(Saved entries)
————————
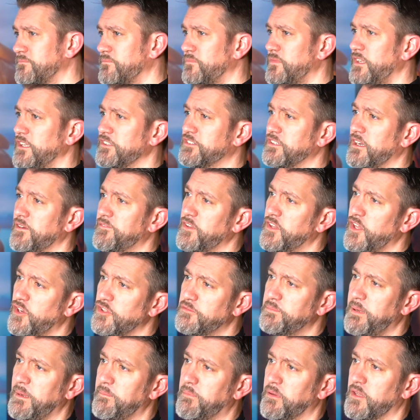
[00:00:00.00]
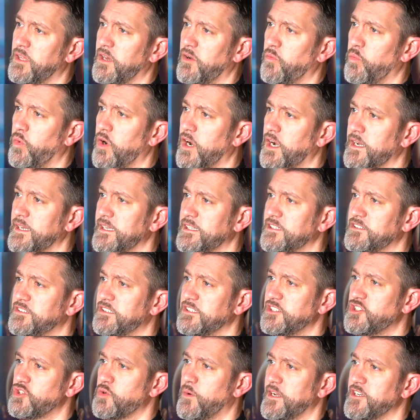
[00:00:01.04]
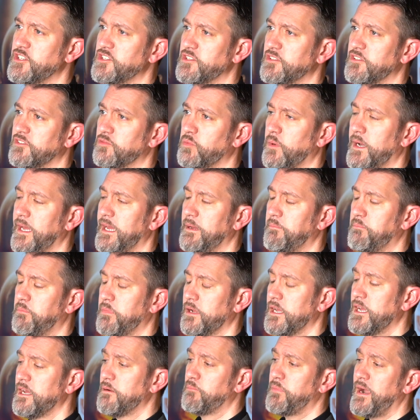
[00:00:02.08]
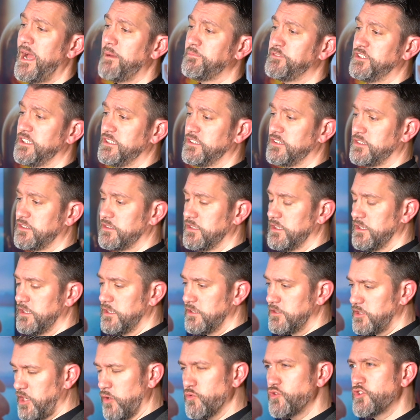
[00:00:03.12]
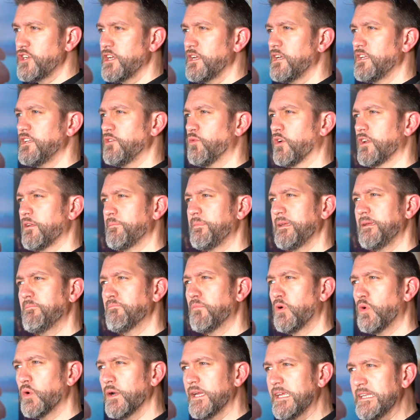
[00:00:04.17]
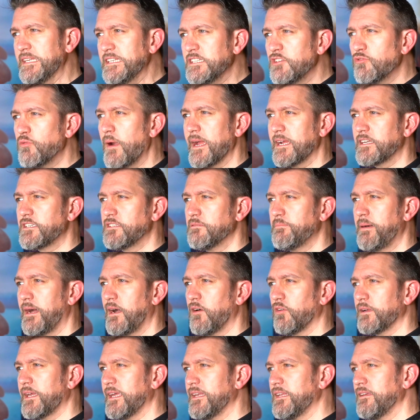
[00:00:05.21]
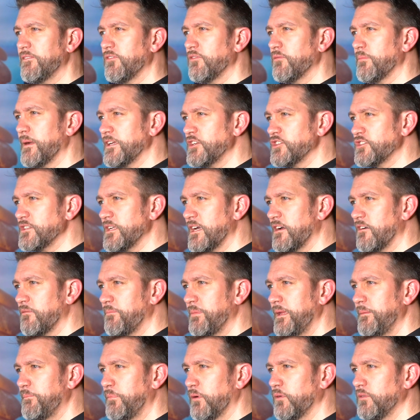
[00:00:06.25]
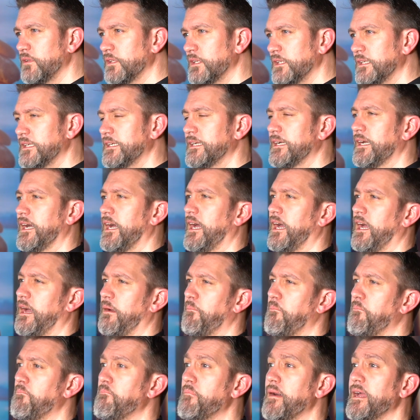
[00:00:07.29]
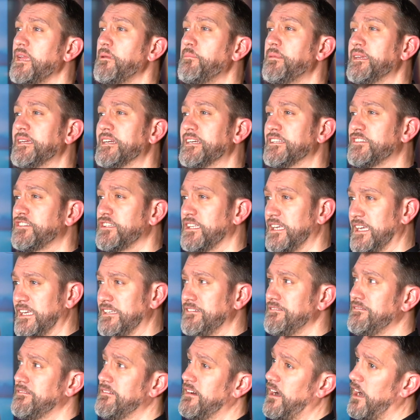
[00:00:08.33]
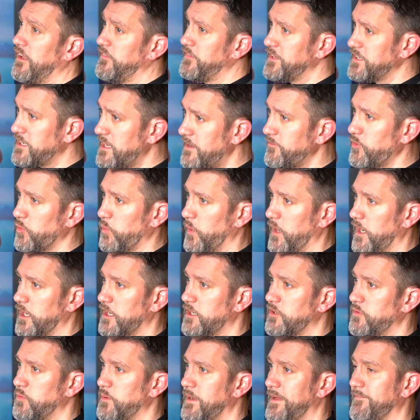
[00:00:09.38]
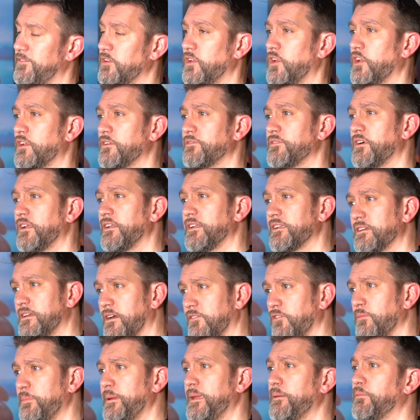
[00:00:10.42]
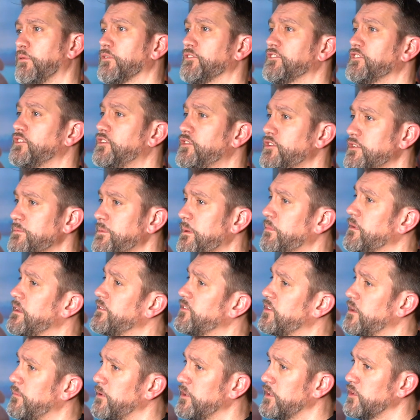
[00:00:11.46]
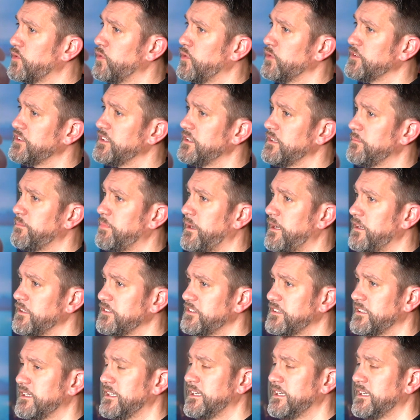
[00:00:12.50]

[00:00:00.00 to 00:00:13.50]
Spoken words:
So for those people that work in situations where perhaps it's coaching and you want to be more indirect about getting information out of people, maybe it's in undercover work. We have a lot of undercover people, security people that have come on the course in the past,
————————
- **Exercise requirements**
When you reach the line with "[00:00:09.38]" in the entries above, start copying, and go on word for word to the last line; skip any picture.

- **Expected answer**
[00:00:09.38]
[00:00:10.42]
[00:00:11.46]
[00:00:12.50]

[00:00:00.00 to 00:00:13.50]
Spoken words:
So for those people that work in situations where perhaps it's coaching and you want to be more indirect about getting information out of people, maybe it's in undercover work. We have a lot of undercover people, security people that have come on the course in the past,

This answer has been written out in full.